Diane knew from Ruthie, who was now blissfully counting off the last few weeks to her November wedding to Glen, that it was believed that Nick had either managed to leave the country or was living somewhere in England under an assumed name with the help of his connections with the American Mafia, although Ruthie had also stressed that Glen had been warned that the US Army did not want to have public attention drawn to this connection, and that officially Nick was simply recorded as AWOL – absent without leave.
It had been raining on and off all morning, a thin drizzle, which, combined with the mist that had rolled in over the Liverpool bar, was giving the whole city an air of closed-in grey, dank misery. It was Diane’s day off but she did not feel in a holiday mood as she huddled up inside her uniform greatcoat, worn to protect her from the weather despite the fact that she was not on duty.
She had become such a regular visitor at the hospital that the porter on duty recognised her, giving her a cheery smile.
During her early days in Mill Road, Myra had been put in a small side room on her own, such had been the severity of her injuries and the doctors’ belief that she could not survive them.
Now, though, she was in a bed in a large ward surrounded by other female patients, several of whom called out chirpy ‘hellos’ to Diane when she walked in.
Because they were both in uniform and because Myra had no family to come and visit her, the normal rules about visiting hours had been stretched to allow for Diane’s on-duty hours, but she tried, apart from a few exceptions, to keep to them. Today, though, was one of those exceptions.

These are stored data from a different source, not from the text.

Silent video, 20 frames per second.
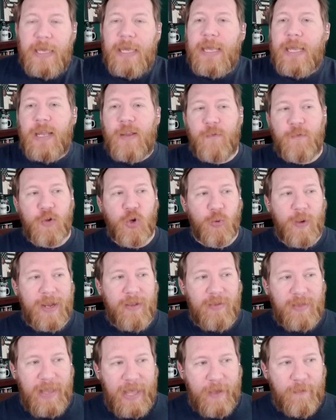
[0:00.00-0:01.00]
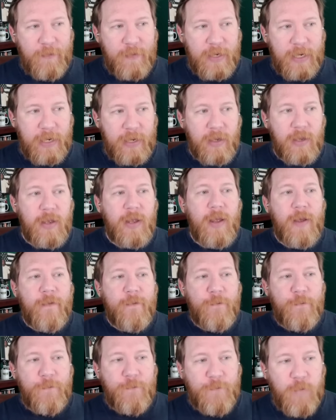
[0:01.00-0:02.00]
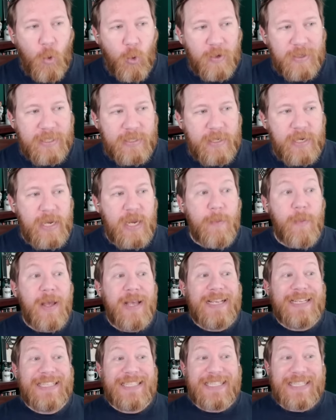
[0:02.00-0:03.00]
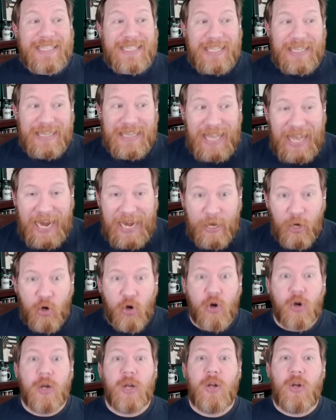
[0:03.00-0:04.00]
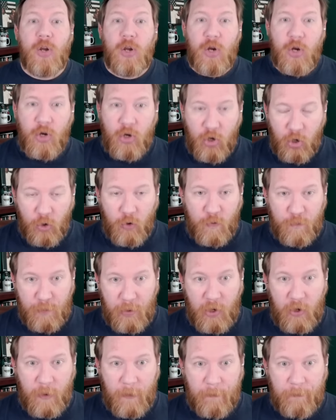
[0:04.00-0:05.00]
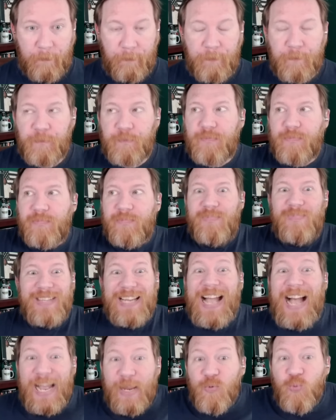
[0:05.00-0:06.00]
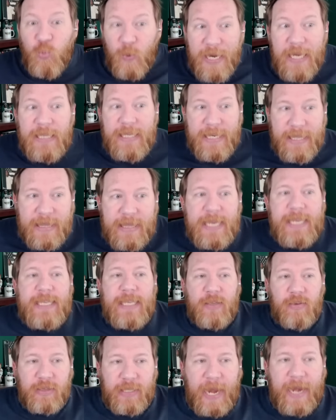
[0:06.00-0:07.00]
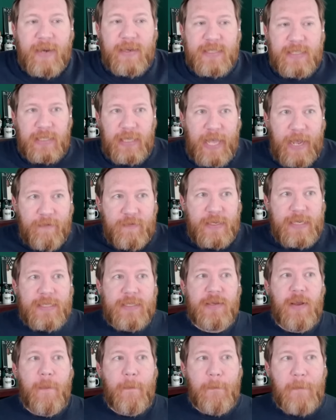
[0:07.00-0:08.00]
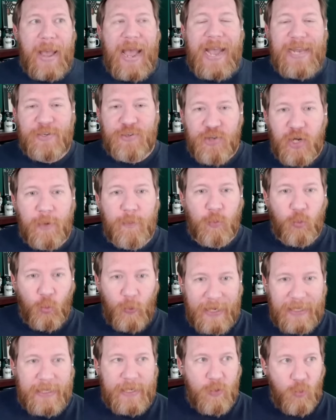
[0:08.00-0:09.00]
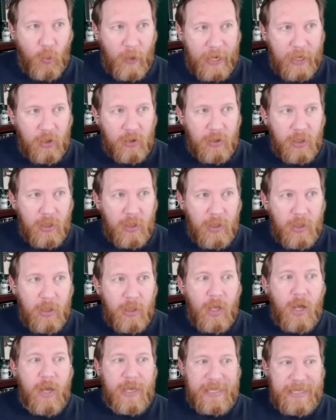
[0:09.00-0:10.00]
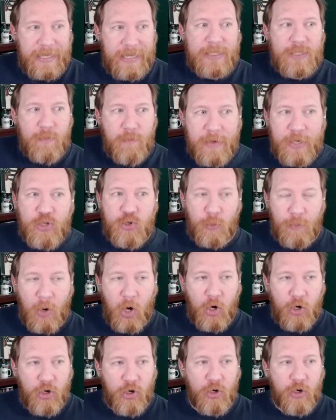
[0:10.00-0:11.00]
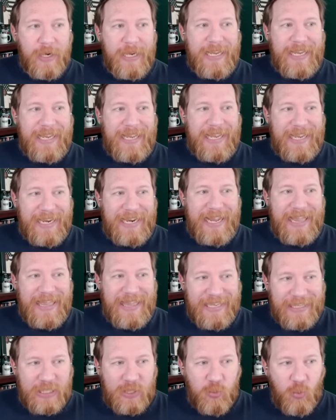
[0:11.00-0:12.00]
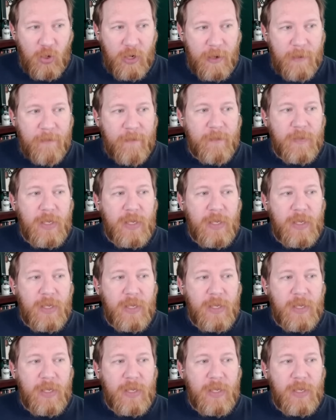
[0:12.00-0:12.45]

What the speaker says: If you're a lefty, four-seam, slider, curveball. I really think Atlanta's lefties match up really well against Mitchell Parker in this one.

From her bed halfway down the ward, Myra raised her hand in welcome. Poor Myra, Diane reflected sombrely as she reached her bed and pulled out a chair to sit down next to it. She had paid a dreadful price for her foolish infatuation with Nick Mancini. Her hair had started to grow back now after the doctors had had to shave her head to deal with her wound, but she was not the girl she had been, and had lost that sharp self-confidence that had so marked her out before.
She looked anxious and upset, and Diane could see that she’d been crying.
‘What’s wrong?’ she asked her sympathetically. ‘You haven’t been having those bad nightmares again, have you? Only if you have you should tell Sister, because she said—’
‘No,’ Myra said. ‘Well, at least, it feels like a nightmare, and I wish that was all it was and that I could wake up from it.’ Her eyes filled with tears, and she bit down hard on her bottom lip to prevent them from overflowing. ‘I’m having that bastard’s kid,’ she told Diane starkly. ‘I’ve been sick for a while, and they’ve thought it was something to do with…with what happened, but then they asked me if there was any chance I could be carrying, and I had to say yes, so they did some tests and I am. I can’t believe it. It was only the once without a French letter, and even then…’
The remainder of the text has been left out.